Door: Eefje Appel en Judith van der Vrande

Lise Witteman was lange tijd politiek verslaggever in Den Haag. ‘‘Op een gegeven moment was het tijd om iets anders te doen. Ik wilde naar Brussel en diepgaand onderzoek doen.’’ Ze omschrijft de EU als een bestuurslaag die nog volop in ontwikkeling is. Een mix van denktanks, belangenorganisaties en bedrijven die beleidsmakers bestoken, iedereen probeert een klein beetje invloed uit te oefenen. ‘‘Het is een hele kunst om dit te ontrafelen, want er gebeurt veel achter gesloten deuren. Van die situatie maken belangenbehartigers handig gebruik.” Lise schijnt voor ons wat licht op de lobbywereld in Brussel.

Netwerk
Het hebben van kennis en connecties is heel belangrijk. ‘‘Sommige organisaties hebben minder kennis en lopen daardoor altijd achter achter de feiten aan.’’ Daarnaast is de capaciteit ook een belangrijk punt. Veel partijen proberen dit op te lossen door samen te werken in zogenaamde lobbykoepels. Business Europe is hier een voorbeeld van, dit is de machtigste lobbyorganisatie van de EU. ‘‘Je kunt erg veel bereiken wanneer je je hierin weet te verenigen.’’

Eerlijke lobby
Eerlijke lobby gaat volgens Lise over het hebben evenwichtige toegang. Er zou meer moeten worden nagedacht over wie je uitnodigt in plaats iedereen de mogelijkheid bieden om te komen. ‘‘Dan is het ook logisch dat de bedrijven in de meerderheid zijn. Die zijn goed vertegenwoordigd in Brussel.’’ Je zou volgens Lise ook kunnen zeggen: we laten één iemand van het bedrijfsleven, één iemand van de consumentenbond en één iemand van de industrie aanschuiven. Het is een gewoonte om meteen bij het begin van een proces de sector zelf te betrekken. Wat hier opvalt is dat dit vaak vertegenwoordigers zijn van de financiële sector en er weinig input wordt gevraagd vanuit een wetenschappelijke hoek. ‘‘Waarom wordt er altijd een beroep gedaan op het bedrijfsleven in plaats van beleid dat wordt gemaakt op basis van onafhankelijke kennis? Nodig maar meer wetenschappers uit als je precies wilt weten hoe het zit!’’

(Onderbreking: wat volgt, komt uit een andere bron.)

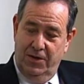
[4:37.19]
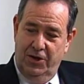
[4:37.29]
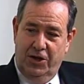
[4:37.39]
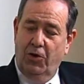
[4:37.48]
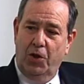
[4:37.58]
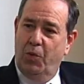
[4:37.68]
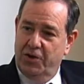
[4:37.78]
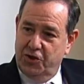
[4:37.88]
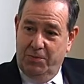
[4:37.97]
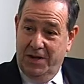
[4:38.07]
You can only wear
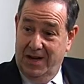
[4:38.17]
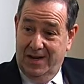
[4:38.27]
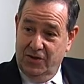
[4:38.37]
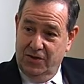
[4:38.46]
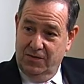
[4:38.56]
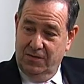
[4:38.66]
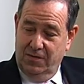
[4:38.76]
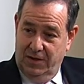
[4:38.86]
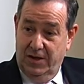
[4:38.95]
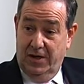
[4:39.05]
so many hats
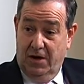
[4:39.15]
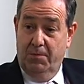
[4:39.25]
in our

Is eerlijke lobby dan wel mogelijk in de EU? ‘‘Als ik een bedrijf was zou ik ook elke mogelijkheid aangrijpen, dit kun je de bedrijven niet verwijten.’’ Met creatieve lobby kun je op dit moment erg veel bereiken in de EU, zo worden er bijvoorbeeld veel denktanks opgericht. ‘‘In de verpakking zien ze eruit als good guy, maar ondertussen laten ze hun eigenbelang gelden.’’ Je hebt natuurlijk al wel het vrijwillige lobbyregister, waar bijvoorbeeld de Europese Commissie alle ontmoetingen in moet noteren. In dit register staan echter veel fouten en het toezicht hierop is minimaal.

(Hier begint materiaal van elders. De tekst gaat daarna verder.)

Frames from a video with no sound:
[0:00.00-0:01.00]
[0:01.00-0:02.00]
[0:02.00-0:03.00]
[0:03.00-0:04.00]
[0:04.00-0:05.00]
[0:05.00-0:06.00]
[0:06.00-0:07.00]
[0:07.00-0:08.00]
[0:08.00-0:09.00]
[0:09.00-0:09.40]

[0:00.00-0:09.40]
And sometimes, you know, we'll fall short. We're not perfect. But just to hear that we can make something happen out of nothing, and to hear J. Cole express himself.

‘‘Zodra de spelregels eerlijk worden, dan is eerlijk lobbyen mogelijk.’’

Donatieproces
Eerder deze maand publiceerde Follow the Money (FTM) een onderzoek van Lise en Dieuwertje Kuijpers: een dataset met daarin alle 997 donaties die Europese partijen hebben ontvangen in de periode 2014 tot en met 2018. Europese partijen zijn namelijk verplicht inzage te geven in donaties boven de 500 euro.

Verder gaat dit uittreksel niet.